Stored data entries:
=======

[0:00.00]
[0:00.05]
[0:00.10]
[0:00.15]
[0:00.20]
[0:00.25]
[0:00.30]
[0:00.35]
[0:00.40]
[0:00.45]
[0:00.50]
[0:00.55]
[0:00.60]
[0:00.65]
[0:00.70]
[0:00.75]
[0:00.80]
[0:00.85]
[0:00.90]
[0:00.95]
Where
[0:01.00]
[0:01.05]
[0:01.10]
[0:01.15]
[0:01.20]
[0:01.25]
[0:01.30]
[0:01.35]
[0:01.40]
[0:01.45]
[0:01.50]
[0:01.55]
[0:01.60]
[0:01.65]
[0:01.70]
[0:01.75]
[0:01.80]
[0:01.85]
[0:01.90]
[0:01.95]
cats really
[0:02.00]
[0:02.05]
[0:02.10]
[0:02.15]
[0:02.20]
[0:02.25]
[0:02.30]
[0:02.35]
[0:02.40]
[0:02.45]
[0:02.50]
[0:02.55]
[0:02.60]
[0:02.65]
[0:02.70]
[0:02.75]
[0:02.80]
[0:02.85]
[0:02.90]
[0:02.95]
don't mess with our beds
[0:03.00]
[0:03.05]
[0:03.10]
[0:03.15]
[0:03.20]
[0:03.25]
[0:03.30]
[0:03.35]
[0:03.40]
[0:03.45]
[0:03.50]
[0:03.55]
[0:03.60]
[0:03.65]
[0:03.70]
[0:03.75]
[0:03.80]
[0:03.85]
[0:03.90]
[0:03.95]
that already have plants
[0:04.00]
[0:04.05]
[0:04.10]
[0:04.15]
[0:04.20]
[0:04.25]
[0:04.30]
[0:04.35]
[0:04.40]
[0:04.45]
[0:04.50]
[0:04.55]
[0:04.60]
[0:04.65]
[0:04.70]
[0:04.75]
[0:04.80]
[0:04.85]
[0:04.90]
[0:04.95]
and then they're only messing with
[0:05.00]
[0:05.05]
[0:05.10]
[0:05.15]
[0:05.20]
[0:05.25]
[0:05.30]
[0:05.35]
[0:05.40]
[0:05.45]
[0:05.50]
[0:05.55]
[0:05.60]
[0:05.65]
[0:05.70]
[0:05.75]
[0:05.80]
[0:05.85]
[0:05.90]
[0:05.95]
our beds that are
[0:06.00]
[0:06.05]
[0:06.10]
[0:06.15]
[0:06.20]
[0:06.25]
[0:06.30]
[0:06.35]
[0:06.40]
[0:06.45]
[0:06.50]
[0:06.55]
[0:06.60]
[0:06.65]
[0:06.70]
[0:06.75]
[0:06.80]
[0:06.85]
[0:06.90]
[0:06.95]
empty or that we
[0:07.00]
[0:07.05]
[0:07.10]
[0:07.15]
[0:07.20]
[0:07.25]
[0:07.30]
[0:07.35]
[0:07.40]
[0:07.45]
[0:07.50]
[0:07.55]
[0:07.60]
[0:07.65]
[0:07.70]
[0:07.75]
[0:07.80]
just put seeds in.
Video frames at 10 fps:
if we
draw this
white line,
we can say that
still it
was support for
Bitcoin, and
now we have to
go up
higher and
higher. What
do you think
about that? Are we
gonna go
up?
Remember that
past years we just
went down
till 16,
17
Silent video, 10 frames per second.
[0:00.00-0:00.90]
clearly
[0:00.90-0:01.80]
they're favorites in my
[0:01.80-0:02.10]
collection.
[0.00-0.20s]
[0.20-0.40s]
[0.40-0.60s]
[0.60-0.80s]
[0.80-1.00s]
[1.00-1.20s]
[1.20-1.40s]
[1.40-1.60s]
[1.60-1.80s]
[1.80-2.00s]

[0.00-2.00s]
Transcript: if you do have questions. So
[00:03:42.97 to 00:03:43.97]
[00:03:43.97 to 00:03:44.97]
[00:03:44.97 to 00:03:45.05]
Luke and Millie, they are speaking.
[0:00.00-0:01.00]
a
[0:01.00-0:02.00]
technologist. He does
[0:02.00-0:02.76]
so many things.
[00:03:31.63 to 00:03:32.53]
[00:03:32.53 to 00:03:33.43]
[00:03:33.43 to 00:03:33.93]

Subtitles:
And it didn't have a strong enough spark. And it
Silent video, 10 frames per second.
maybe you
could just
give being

=======

=== Your objective ===
Take the entries above and transcribe them exactly.

=== Answer to this task ===
[0:00.00]
[0:00.05]
[0:00.10]
[0:00.15]
[0:00.20]
[0:00.25]
[0:00.30]
[0:00.35]
[0:00.40]
[0:00.45]
[0:00.50]
[0:00.55]
[0:00.60]
[0:00.65]
[0:00.70]
[0:00.75]
[0:00.80]
[0:00.85]
[0:00.90]
[0:00.95]
Where
[0:01.00]
[0:01.05]
[0:01.10]
[0:01.15]
[0:01.20]
[0:01.25]
[0:01.30]
[0:01.35]
[0:01.40]
[0:01.45]
[0:01.50]
[0:01.55]
[0:01.60]
[0:01.65]
[0:01.70]
[0:01.75]
[0:01.80]
[0:01.85]
[0:01.90]
[0:01.95]
cats really
[0:02.00]
[0:02.05]
[0:02.10]
[0:02.15]
[0:02.20]
[0:02.25]
[0:02.30]
[0:02.35]
[0:02.40]
[0:02.45]
[0:02.50]
[0:02.55]
[0:02.60]
[0:02.65]
[0:02.70]
[0:02.75]
[0:02.80]
[0:02.85]
[0:02.90]
[0:02.95]
don't mess with our beds
[0:03.00]
[0:03.05]
[0:03.10]
[0:03.15]
[0:03.20]
[0:03.25]
[0:03.30]
[0:03.35]
[0:03.40]
[0:03.45]
[0:03.50]
[0:03.55]
[0:03.60]
[0:03.65]
[0:03.70]
[0:03.75]
[0:03.80]
[0:03.85]
[0:03.90]
[0:03.95]
that already have plants
[0:04.00]
[0:04.05]
[0:04.10]
[0:04.15]
[0:04.20]
[0:04.25]
[0:04.30]
[0:04.35]
[0:04.40]
[0:04.45]
[0:04.50]
[0:04.55]
[0:04.60]
[0:04.65]
[0:04.70]
[0:04.75]
[0:04.80]
[0:04.85]
[0:04.90]
[0:04.95]
and then they're only messing with
[0:05.00]
[0:05.05]
[0:05.10]
[0:05.15]
[0:05.20]
[0:05.25]
[0:05.30]
[0:05.35]
[0:05.40]
[0:05.45]
[0:05.50]
[0:05.55]
[0:05.60]
[0:05.65]
[0:05.70]
[0:05.75]
[0:05.80]
[0:05.85]
[0:05.90]
[0:05.95]
our beds that are
[0:06.00]
[0:06.05]
[0:06.10]
[0:06.15]
[0:06.20]
[0:06.25]
[0:06.30]
[0:06.35]
[0:06.40]
[0:06.45]
[0:06.50]
[0:06.55]
[0:06.60]
[0:06.65]
[0:06.70]
[0:06.75]
[0:06.80]
[0:06.85]
[0:06.90]
[0:06.95]
empty or that we
[0:07.00]
[0:07.05]
[0:07.10]
[0:07.15]
[0:07.20]
[0:07.25]
[0:07.30]
[0:07.35]
[0:07.40]
[0:07.45]
[0:07.50]
[0:07.55]
[0:07.60]
[0:07.65]
[0:07.70]
[0:07.75]
[0:07.80]
just put seeds in.
Video frames at 10 fps:
if we
draw this
white line,
we can say that
still it
was support for
Bitcoin, and
now we have to
go up
higher and
higher. What
do you think
about that? Are we
gonna go
up?
Remember that
past years we just
went down
till 16,
17
Silent video, 10 frames per second.
[0:00.00-0:00.90]
clearly
[0:00.90-0:01.80]
they're favorites in my
[0:01.80-0:02.10]
collection.
[0.00-0.20s]
[0.20-0.40s]
[0.40-0.60s]
[0.60-0.80s]
[0.80-1.00s]
[1.00-1.20s]
[1.20-1.40s]
[1.40-1.60s]
[1.60-1.80s]
[1.80-2.00s]

[0.00-2.00s]
Transcript: if you do have questions. So
[00:03:42.97 to 00:03:43.97]
[00:03:43.97 to 00:03:44.97]
[00:03:44.97 to 00:03:45.05]
Luke and Millie, they are speaking.
[0:00.00-0:01.00]
a
[0:01.00-0:02.00]
technologist. He does
[0:02.00-0:02.76]
so many things.
[00:03:31.63 to 00:03:32.53]
[00:03:32.53 to 00:03:33.43]
[00:03:33.43 to 00:03:33.93]

Subtitles:
And it didn't have a strong enough spark. And it
Silent video, 10 frames per second.
maybe you
could just
give being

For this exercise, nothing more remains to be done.